AMD Precision Boost Overdrive 2 to add adaptive undervolting to Ryzen 5000 CPUs
New users coming to the AMD Ryzen processors often have the same question: “why is my stock voltage so high?” While AMD has time and again reiterated that the stock voltages are safe, those who are squeamish about the high voltages have often opted to undervolt their processors manually. To help enthusiasts on their way, AMD is going to release Precision Boost Overdrive 2, which will offer a Curve Optimizer feature to further tune for lower voltages on your specific processor.
As any enthusiast would have realized, there’s usually a bit of headroom left for lowering voltages below factory settings, as manufacturers will often dial in settings that will ensure that the processors will work out of the box without the end user having to tinker around with the settings. To lower the power draw and temperatures, a lot of enthusiasts will opt to undervolt their processors.
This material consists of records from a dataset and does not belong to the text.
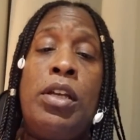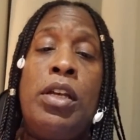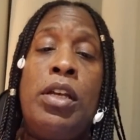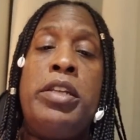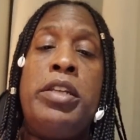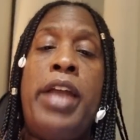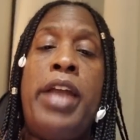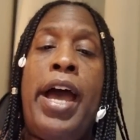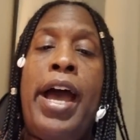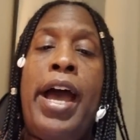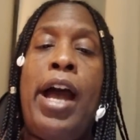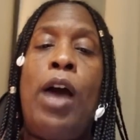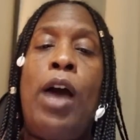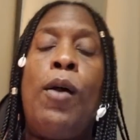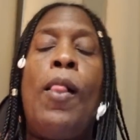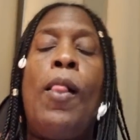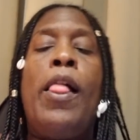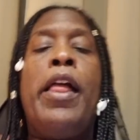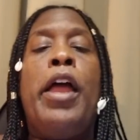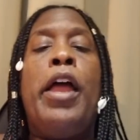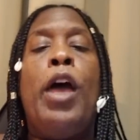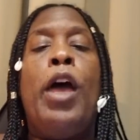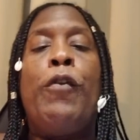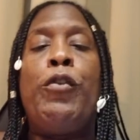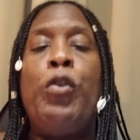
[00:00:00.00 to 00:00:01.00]
Now,
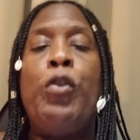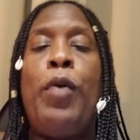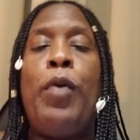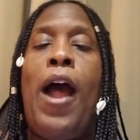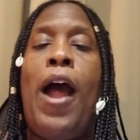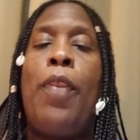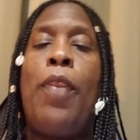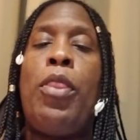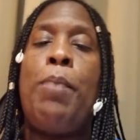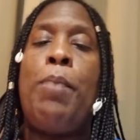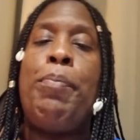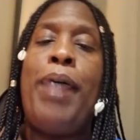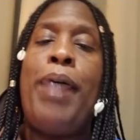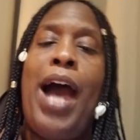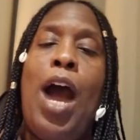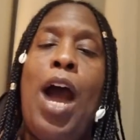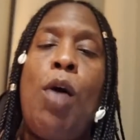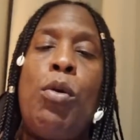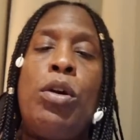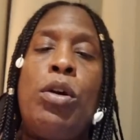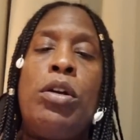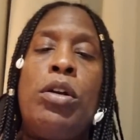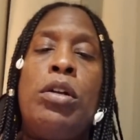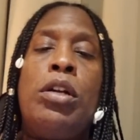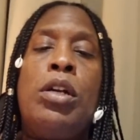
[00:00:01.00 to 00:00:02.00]
if you have the
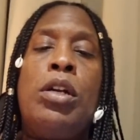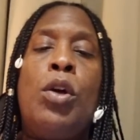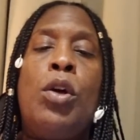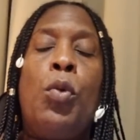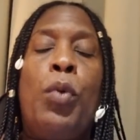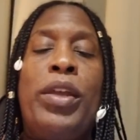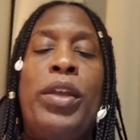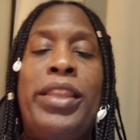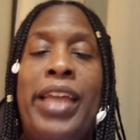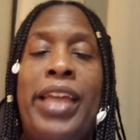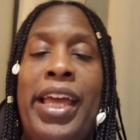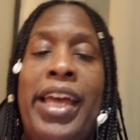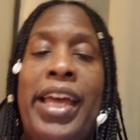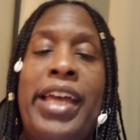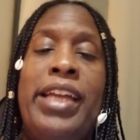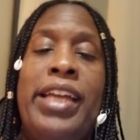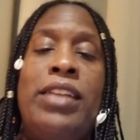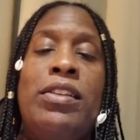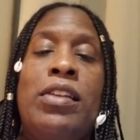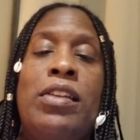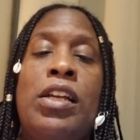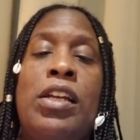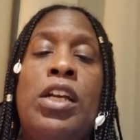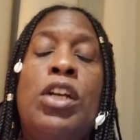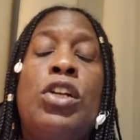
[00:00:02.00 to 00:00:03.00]
power
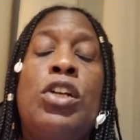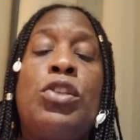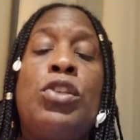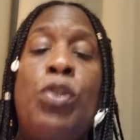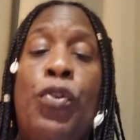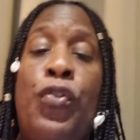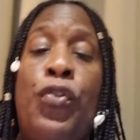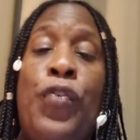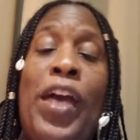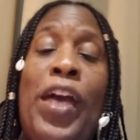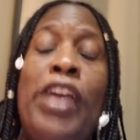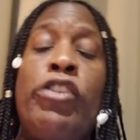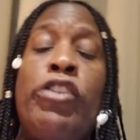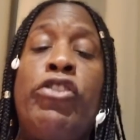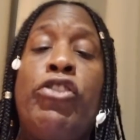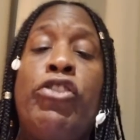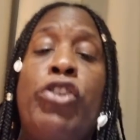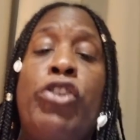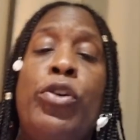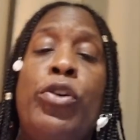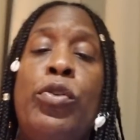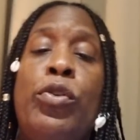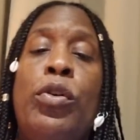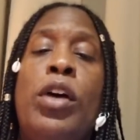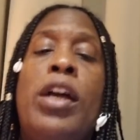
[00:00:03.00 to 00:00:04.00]
within to face
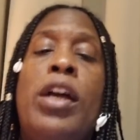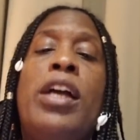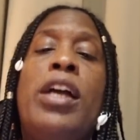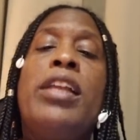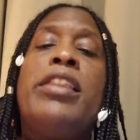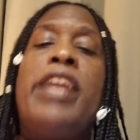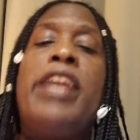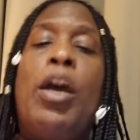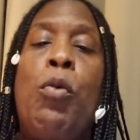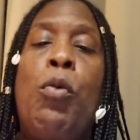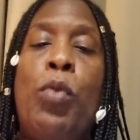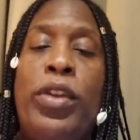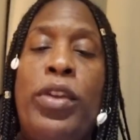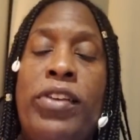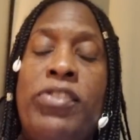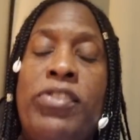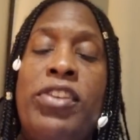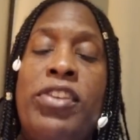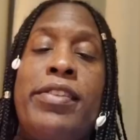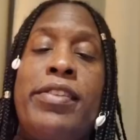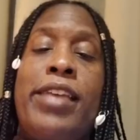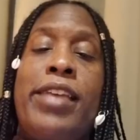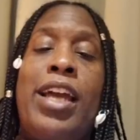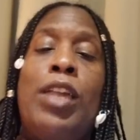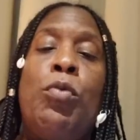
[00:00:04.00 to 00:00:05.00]
you, then we can
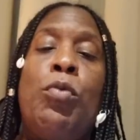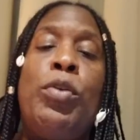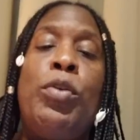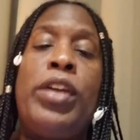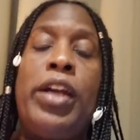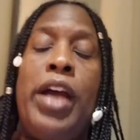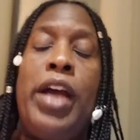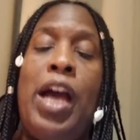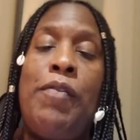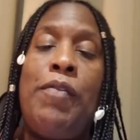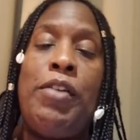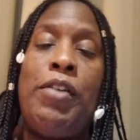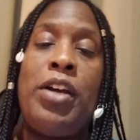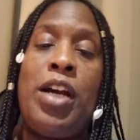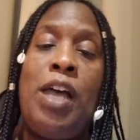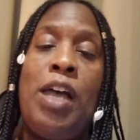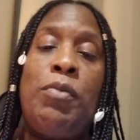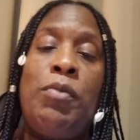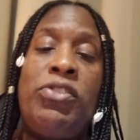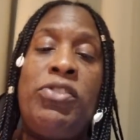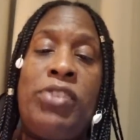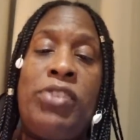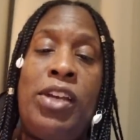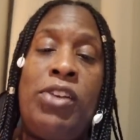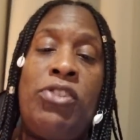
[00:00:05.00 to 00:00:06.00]
sit down and we can have a
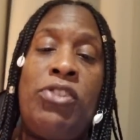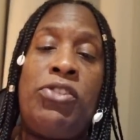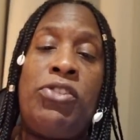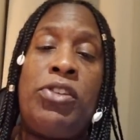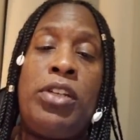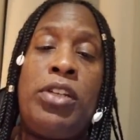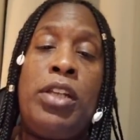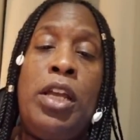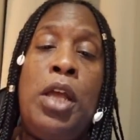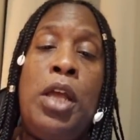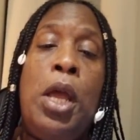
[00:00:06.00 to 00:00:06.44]
conversation.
The current way of doing it is to apply a static offset, which AMD claims to only be beneficial to lower the voltage in multi-threaded workloads.
Instead of going down that route, Precision Boost Overdrive 2 will opportunistically lower the voltage in both low load and high load scenario. Precision Boost Overdrive 2’s undervolting will dynamically adapt to the load, temperature and other limitations to offer a more optimized undervolting setting.
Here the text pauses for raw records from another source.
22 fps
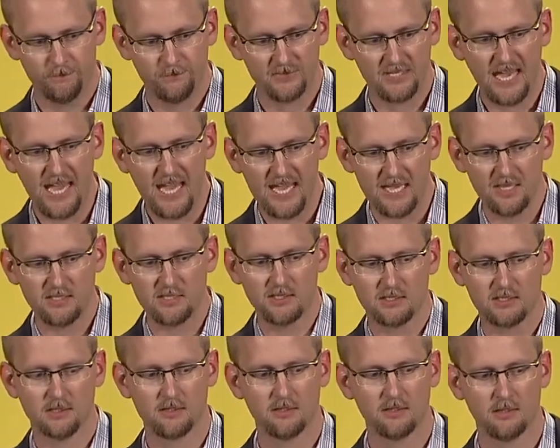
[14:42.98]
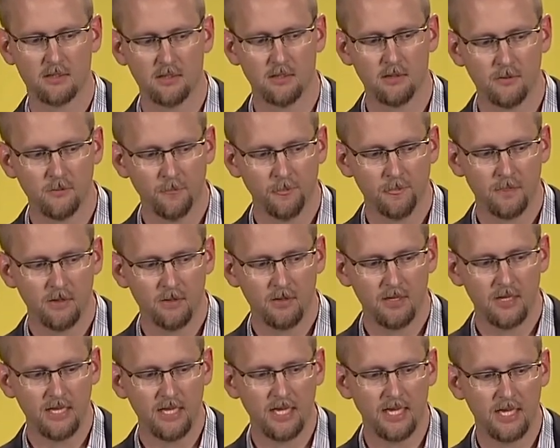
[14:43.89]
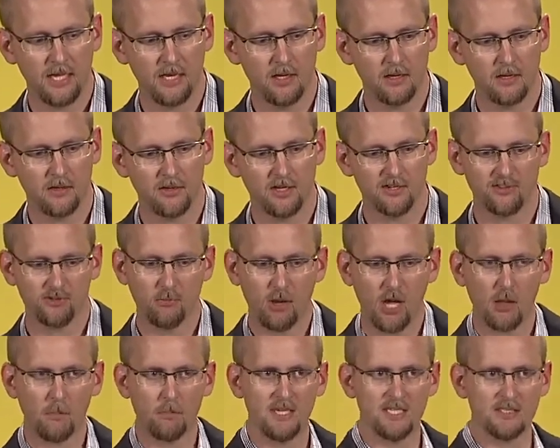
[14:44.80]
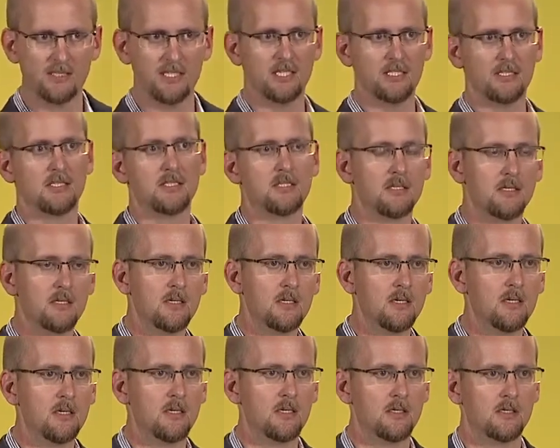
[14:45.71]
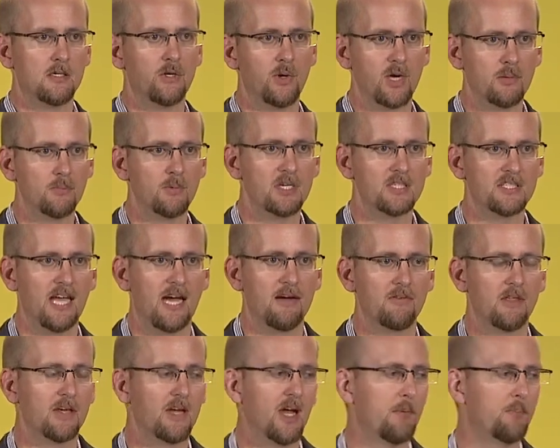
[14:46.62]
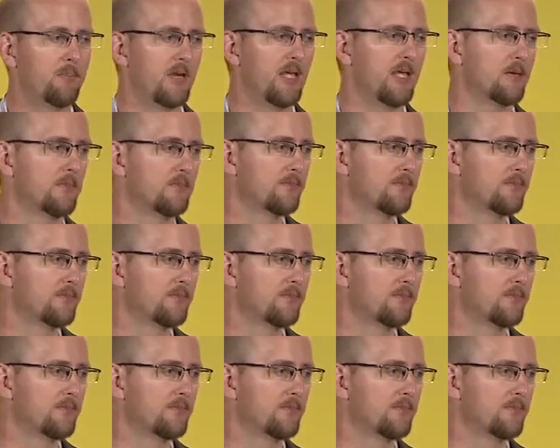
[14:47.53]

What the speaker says: case in the small business QuickBooks half of the company.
It is probably worth mentioning that as the Curve Optimizer is parked under the Precision Boost Overdrive 2 feature set, so using it will void your warranty. But considering how Precision Boost Overdrive has generally provided rather “safe” adjustments to your processor, you shouldn’t be killing your processor with it anyway. Not to mention that we are talking about undervolting here, instead of overclocking or increasing the power limit.
AMD claims that this optimized undervolting can lead to a 2% single-threaded improvement and up to 10% multi-threaded improvement with a Ryzen 9 5900X. It will unfortunately not be backported to Ryzen 3000 processors, as it apparently requires some engineering optimizations that’s only available on the Ryzen 5000 series.
The Curve Optimizer will be available with AGESA 220.127.116.11 BIOS, which is set to be released by motherboard vendors in early December. Some motherboards like the ROG Crosshair VIII Hero (WiFi) have already baked it into their latest BIOS ver.2502, based on AGESA 18.104.22.168. AMD plans to add the feature to Ryzen Master down the line to make it more convenient for those who find mucking around in the BIOS daunting.
Pokdepinion: The Ryzen 5000 series does appear to have more overclocking headroom than the Ryzen 3000 series, but let’s see if they have good undervolting headroom as well.